(Saved entries)
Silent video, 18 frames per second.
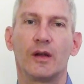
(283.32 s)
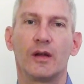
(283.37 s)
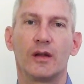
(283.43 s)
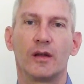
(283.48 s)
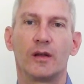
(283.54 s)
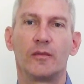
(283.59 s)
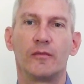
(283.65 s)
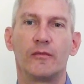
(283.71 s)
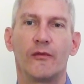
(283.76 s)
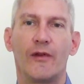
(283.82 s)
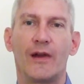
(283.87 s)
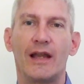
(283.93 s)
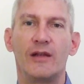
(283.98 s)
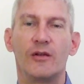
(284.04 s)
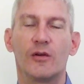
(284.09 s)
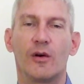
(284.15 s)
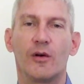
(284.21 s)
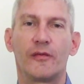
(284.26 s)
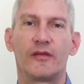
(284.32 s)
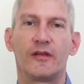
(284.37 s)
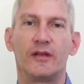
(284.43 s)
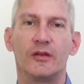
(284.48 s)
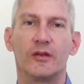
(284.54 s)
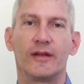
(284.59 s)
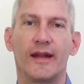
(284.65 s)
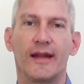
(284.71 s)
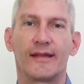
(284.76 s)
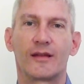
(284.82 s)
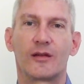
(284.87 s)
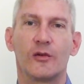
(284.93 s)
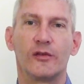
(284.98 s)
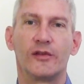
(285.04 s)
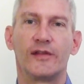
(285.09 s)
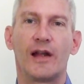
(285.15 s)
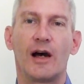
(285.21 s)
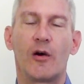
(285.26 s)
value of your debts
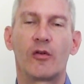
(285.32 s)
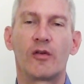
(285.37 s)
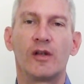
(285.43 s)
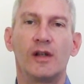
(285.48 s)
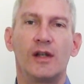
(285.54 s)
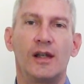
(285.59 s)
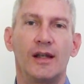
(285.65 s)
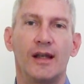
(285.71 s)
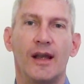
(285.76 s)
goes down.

--

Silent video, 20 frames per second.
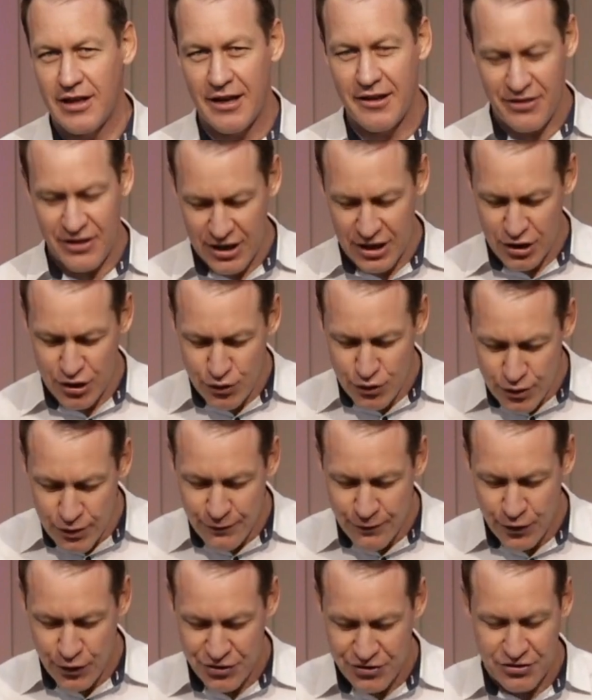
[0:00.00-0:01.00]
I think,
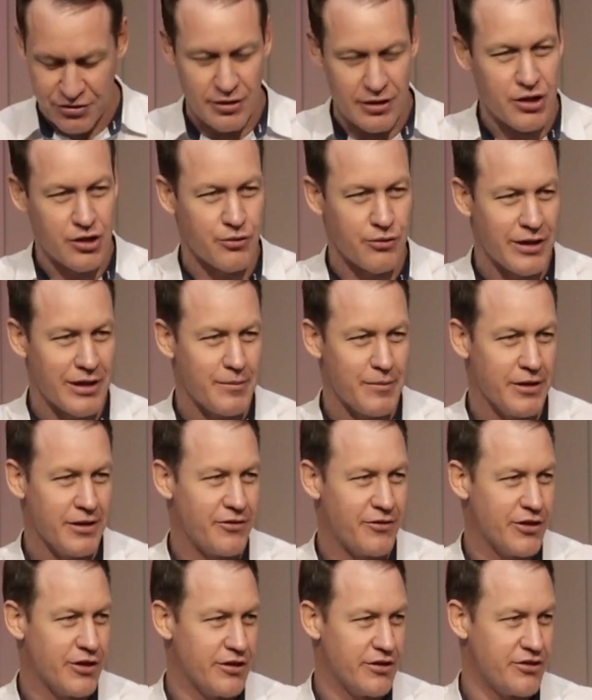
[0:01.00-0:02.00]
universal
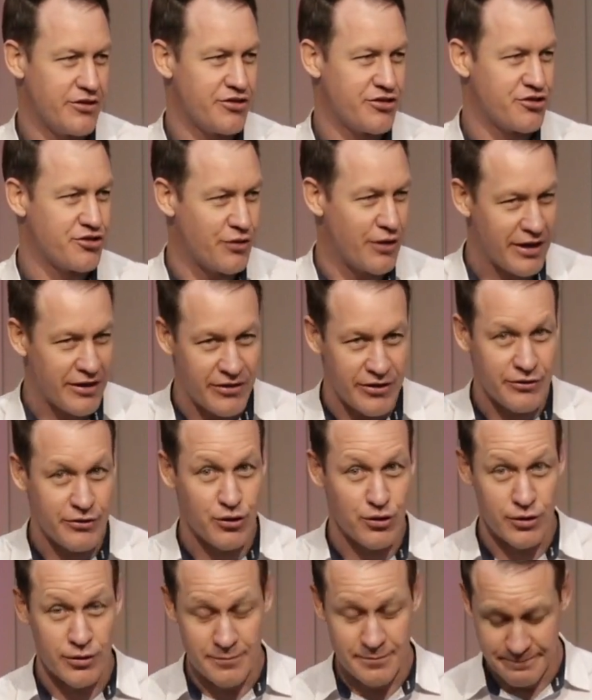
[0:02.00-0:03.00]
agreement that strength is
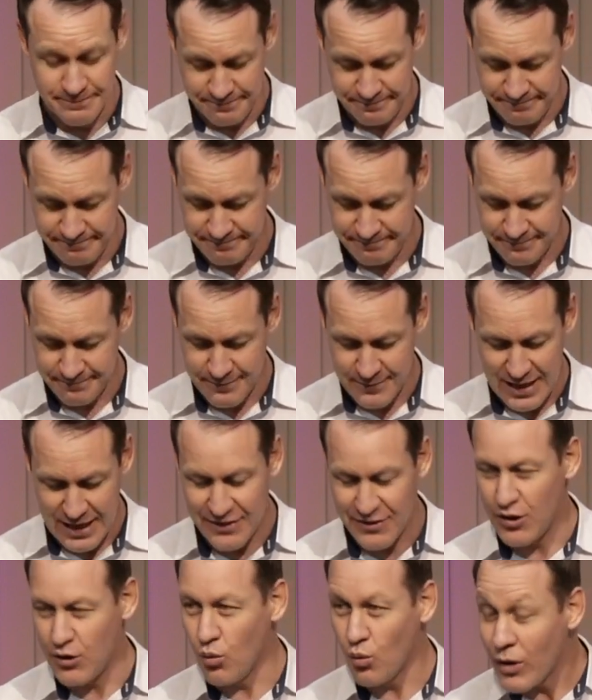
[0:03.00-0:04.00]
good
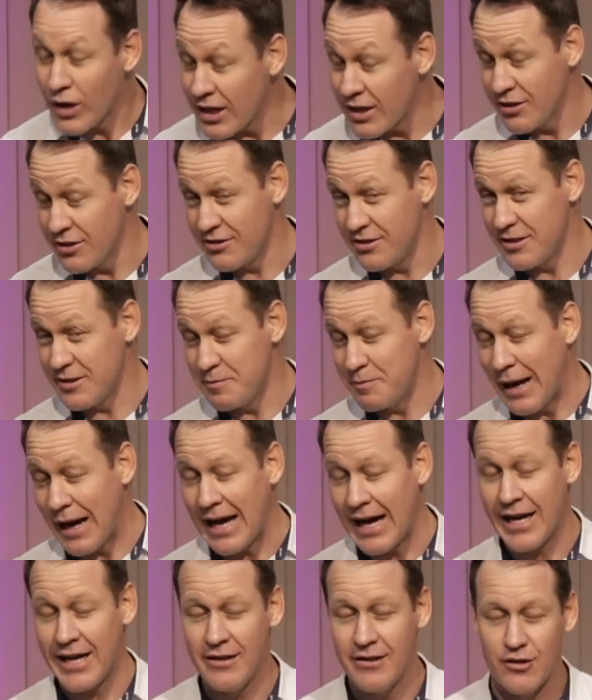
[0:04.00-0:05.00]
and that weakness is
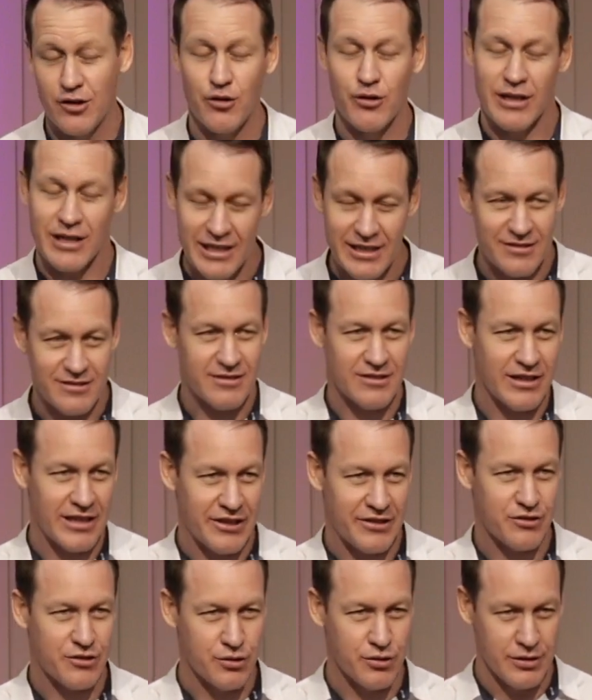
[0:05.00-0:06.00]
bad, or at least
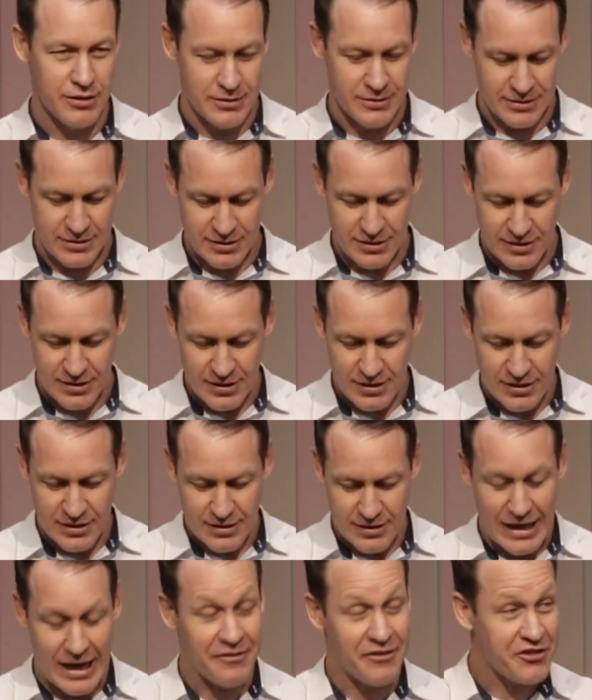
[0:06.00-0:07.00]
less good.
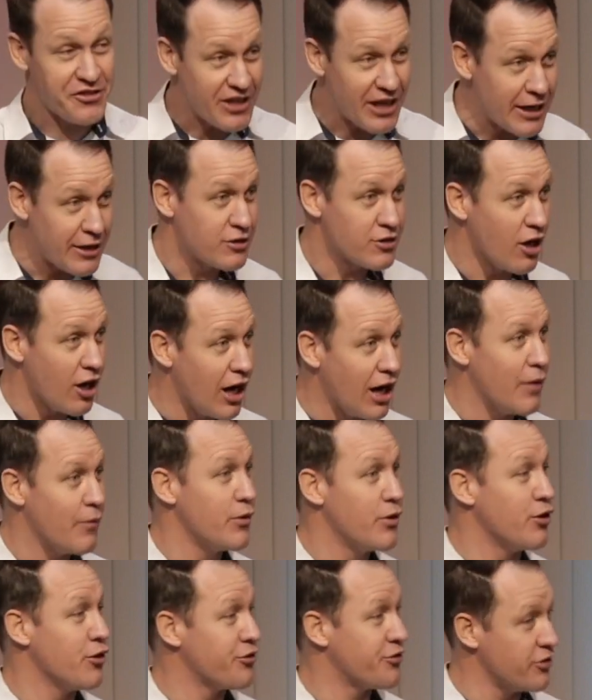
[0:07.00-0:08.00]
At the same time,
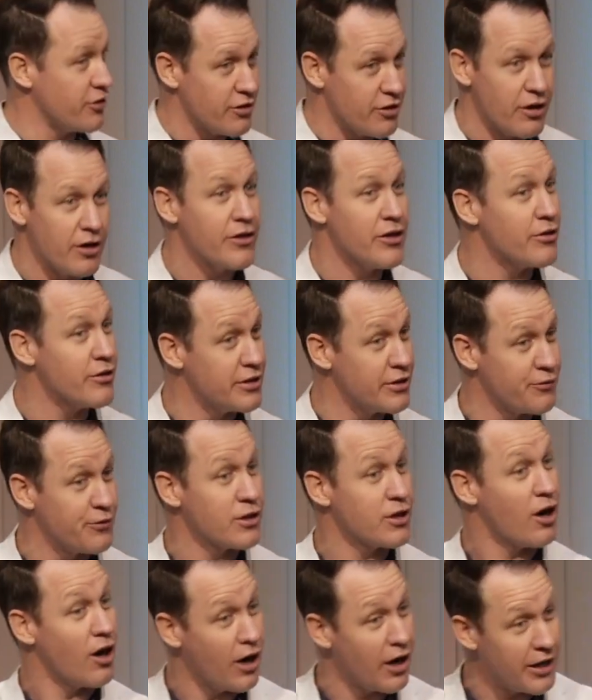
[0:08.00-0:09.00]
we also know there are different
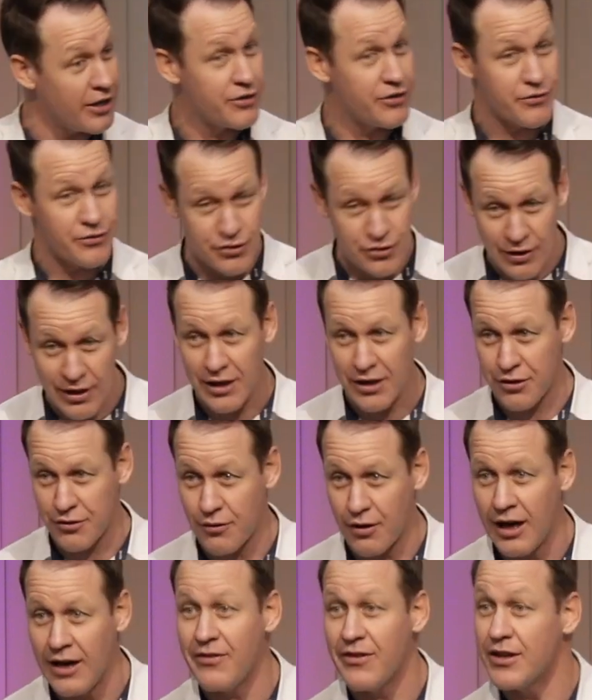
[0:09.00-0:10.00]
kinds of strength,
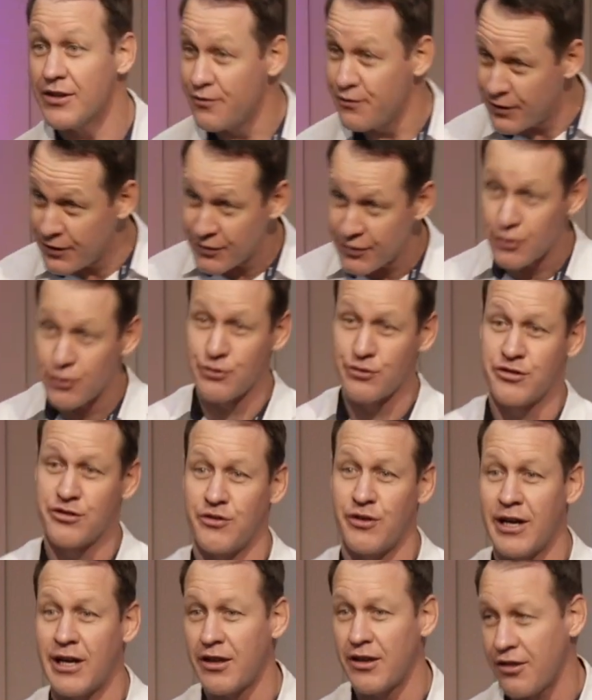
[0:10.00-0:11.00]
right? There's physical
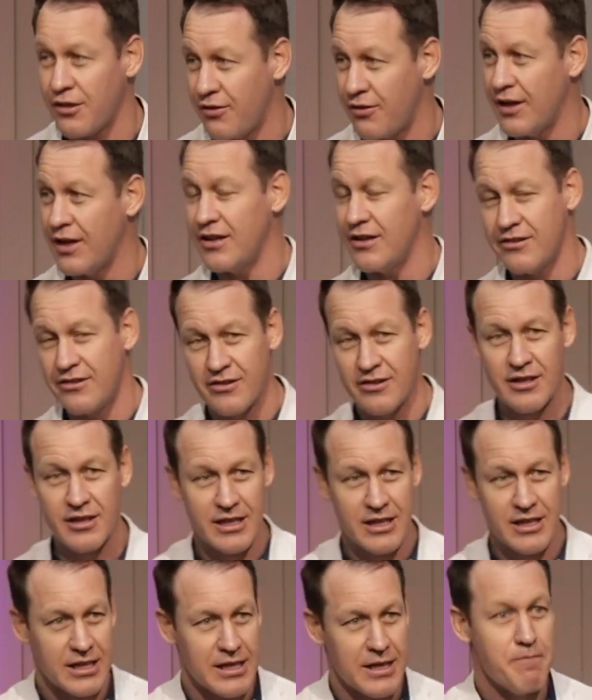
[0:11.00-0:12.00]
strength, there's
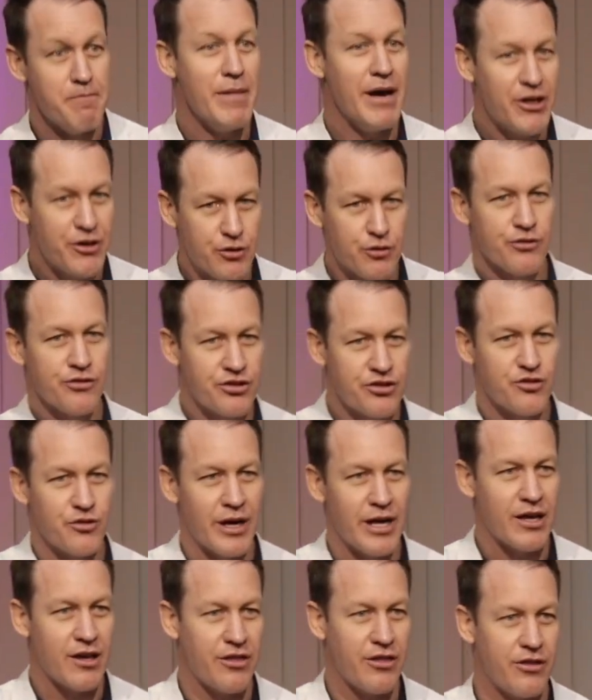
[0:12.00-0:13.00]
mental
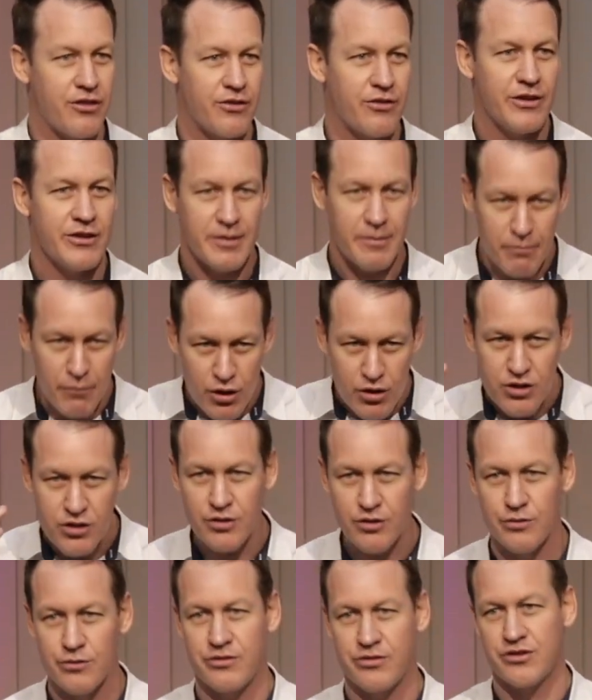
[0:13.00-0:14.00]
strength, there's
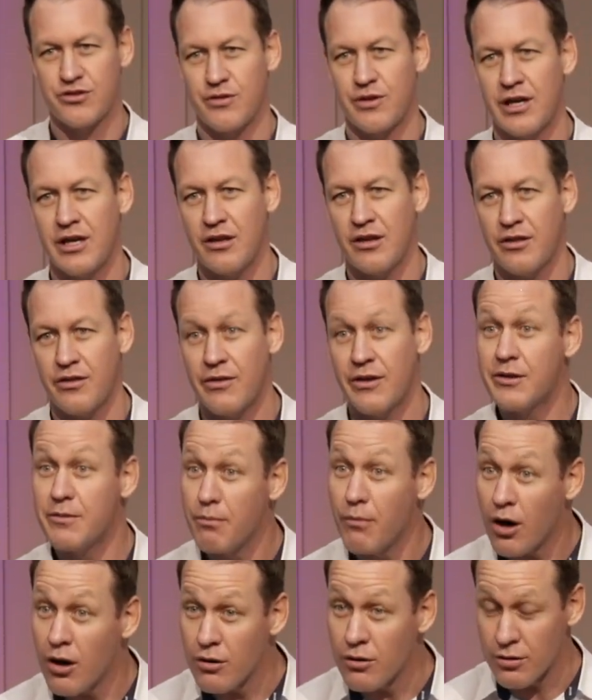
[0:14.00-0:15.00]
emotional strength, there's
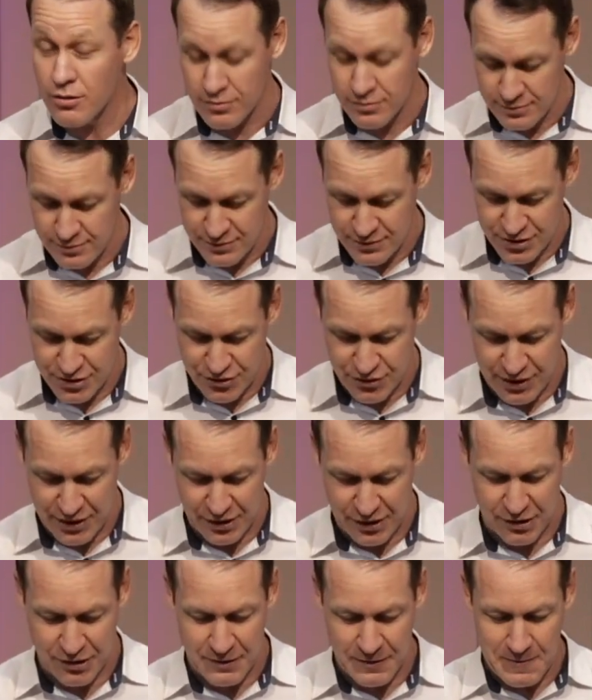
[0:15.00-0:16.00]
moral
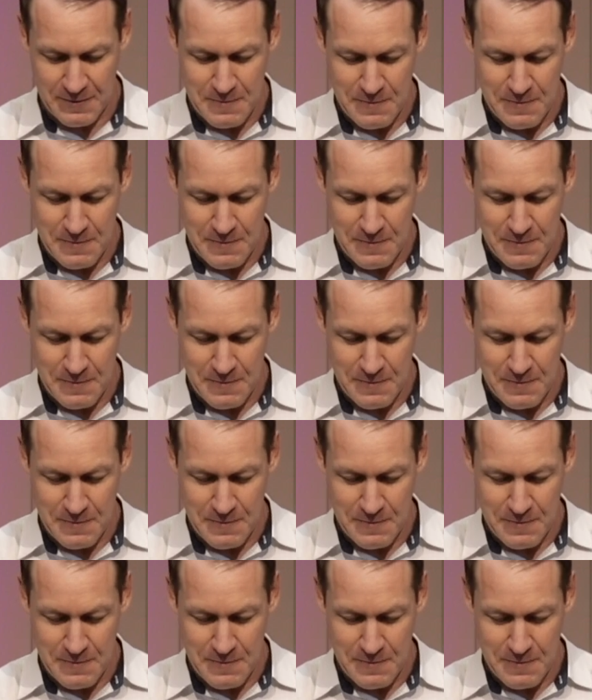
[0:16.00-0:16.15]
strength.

--

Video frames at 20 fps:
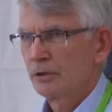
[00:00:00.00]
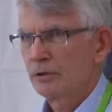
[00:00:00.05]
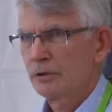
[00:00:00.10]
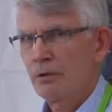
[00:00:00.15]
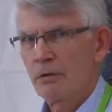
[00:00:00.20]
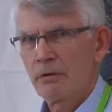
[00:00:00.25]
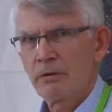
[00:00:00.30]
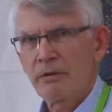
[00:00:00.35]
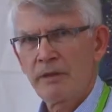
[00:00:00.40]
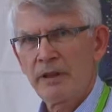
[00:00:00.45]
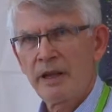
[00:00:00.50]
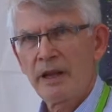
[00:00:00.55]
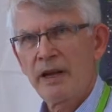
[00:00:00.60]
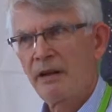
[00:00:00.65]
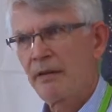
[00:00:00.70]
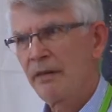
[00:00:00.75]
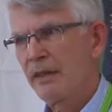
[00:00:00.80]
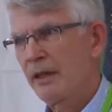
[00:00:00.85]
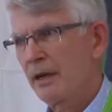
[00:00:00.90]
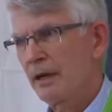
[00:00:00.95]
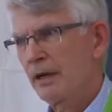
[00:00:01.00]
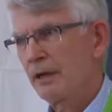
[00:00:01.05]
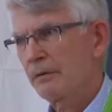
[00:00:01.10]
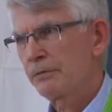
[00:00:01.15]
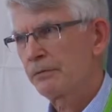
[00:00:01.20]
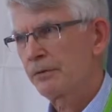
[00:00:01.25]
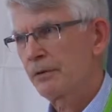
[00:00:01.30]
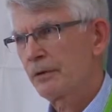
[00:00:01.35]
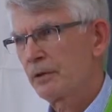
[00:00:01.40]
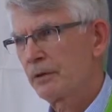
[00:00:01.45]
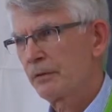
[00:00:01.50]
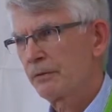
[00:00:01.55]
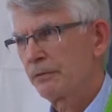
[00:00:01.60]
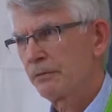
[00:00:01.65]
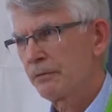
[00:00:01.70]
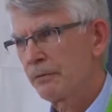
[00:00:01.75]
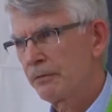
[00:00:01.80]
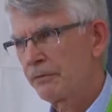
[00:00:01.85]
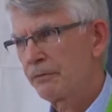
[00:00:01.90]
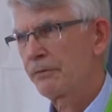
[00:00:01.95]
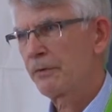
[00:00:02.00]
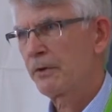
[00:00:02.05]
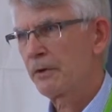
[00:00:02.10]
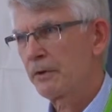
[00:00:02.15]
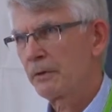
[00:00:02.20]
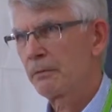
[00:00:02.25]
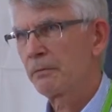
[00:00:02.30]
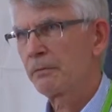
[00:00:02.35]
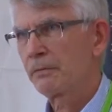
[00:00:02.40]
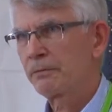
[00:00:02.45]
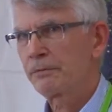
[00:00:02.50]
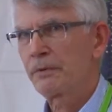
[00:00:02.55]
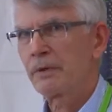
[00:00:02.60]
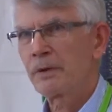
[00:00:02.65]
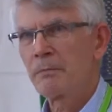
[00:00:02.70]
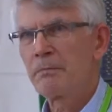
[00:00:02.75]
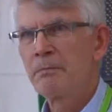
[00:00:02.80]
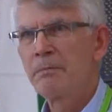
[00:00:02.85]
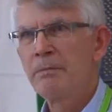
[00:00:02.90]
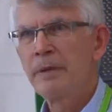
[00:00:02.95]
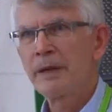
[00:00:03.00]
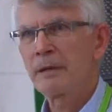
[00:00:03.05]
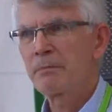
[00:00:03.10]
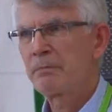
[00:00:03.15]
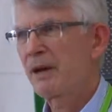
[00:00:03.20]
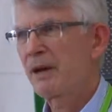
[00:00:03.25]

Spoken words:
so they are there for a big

_What to work on_. Return all lines in the data that include the word "Silent".

_Task solution_.
Silent video, 18 frames per second.
Silent video, 20 frames per second.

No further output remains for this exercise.